■ Problem details ■
Write out every entry below exactly as it appears. Pictures do not belong in the copy.

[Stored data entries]
⁂
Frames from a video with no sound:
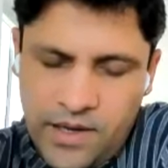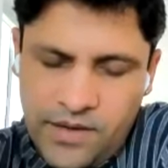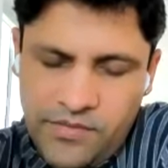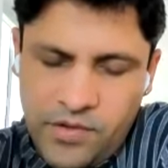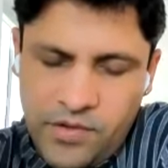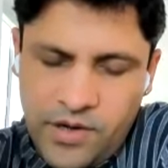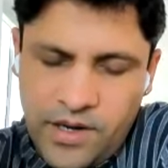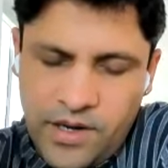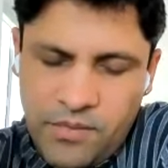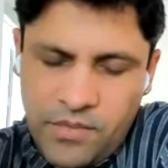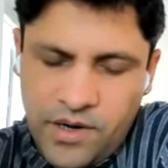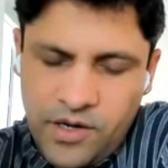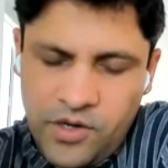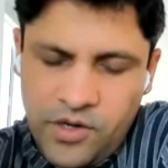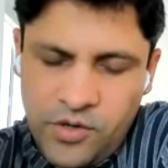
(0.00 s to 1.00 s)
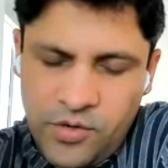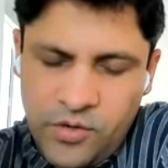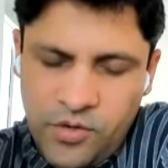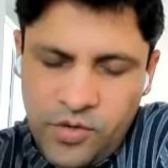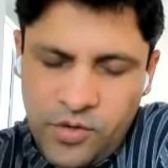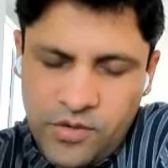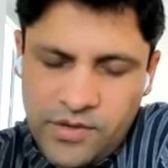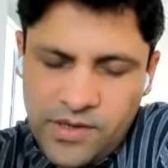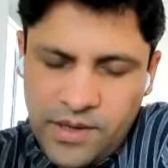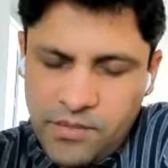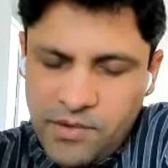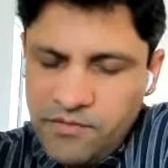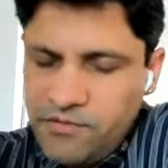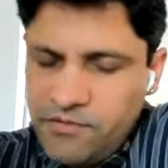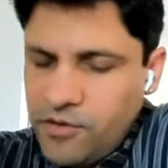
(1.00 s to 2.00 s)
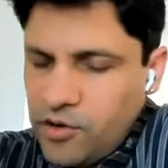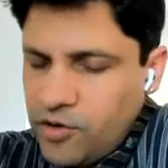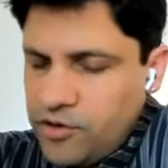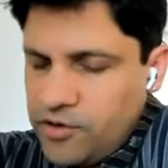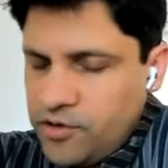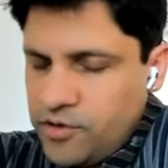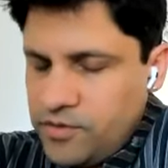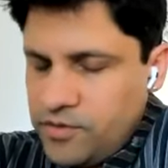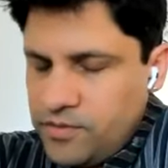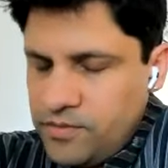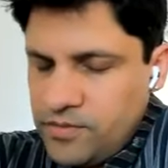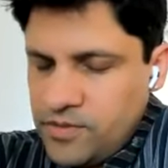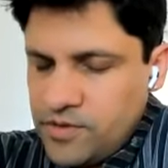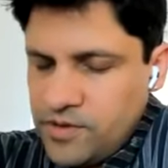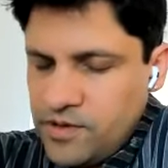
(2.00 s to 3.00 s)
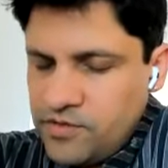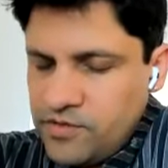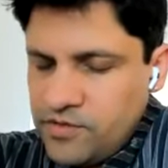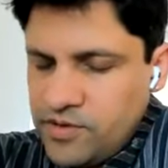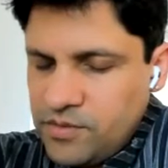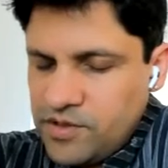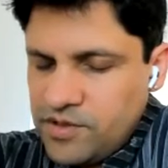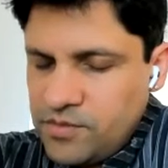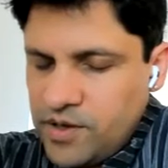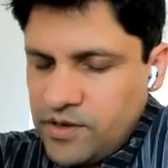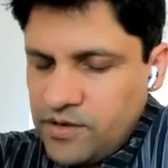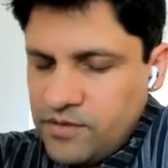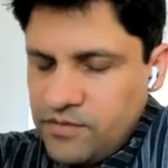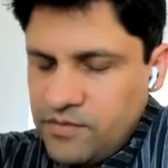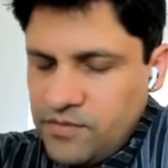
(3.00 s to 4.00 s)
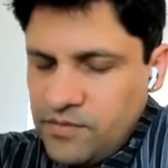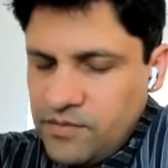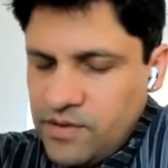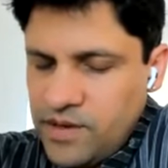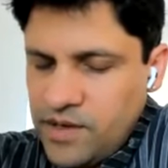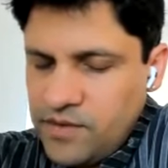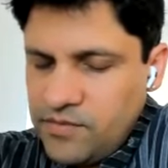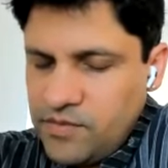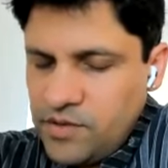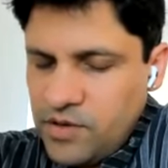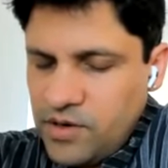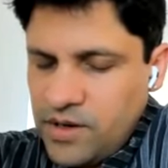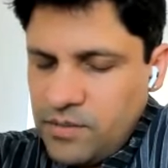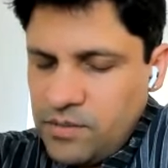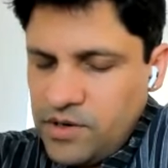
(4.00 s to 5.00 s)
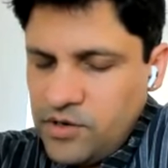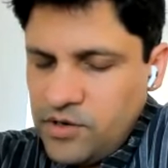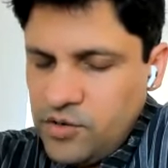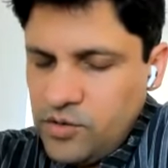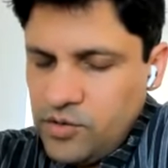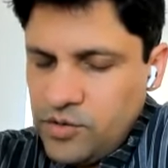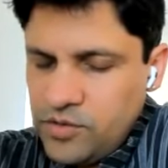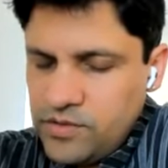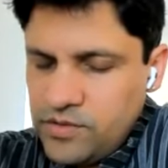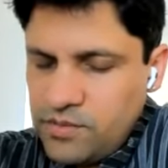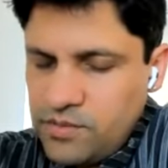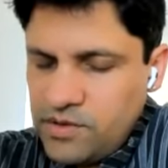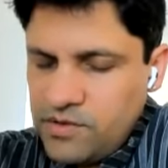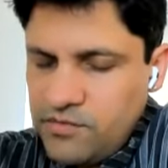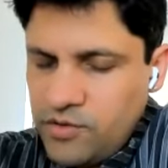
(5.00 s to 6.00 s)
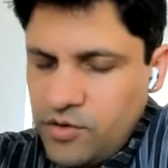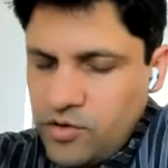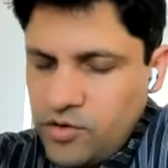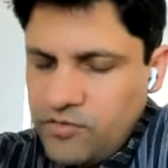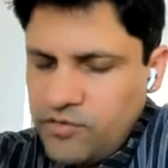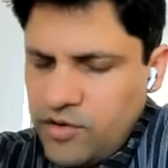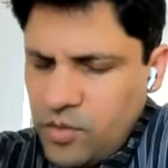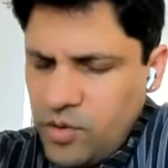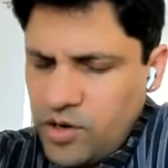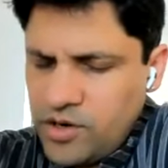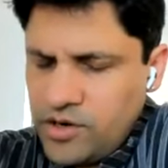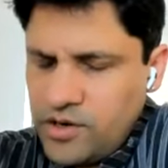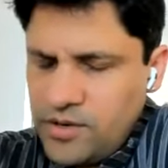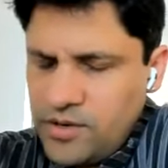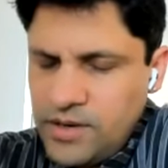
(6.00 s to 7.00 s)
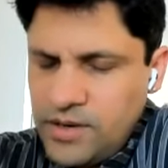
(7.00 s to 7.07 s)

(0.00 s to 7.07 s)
life is not happening to you, it's happening for you. It's an interesting perspective. Life is not happening to you, it's happening for you. For what?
⁂
■ Solution to this task ■
Frames from a video with no sound:
(0.00 s to 1.00 s)
(1.00 s to 2.00 s)
(2.00 s to 3.00 s)
(3.00 s to 4.00 s)
(4.00 s to 5.00 s)
(5.00 s to 6.00 s)
(6.00 s to 7.00 s)
(7.00 s to 7.07 s)

(0.00 s to 7.07 s)
life is not happening to you, it's happening for you. It's an interesting perspective. Life is not happening to you, it's happening for you. For what?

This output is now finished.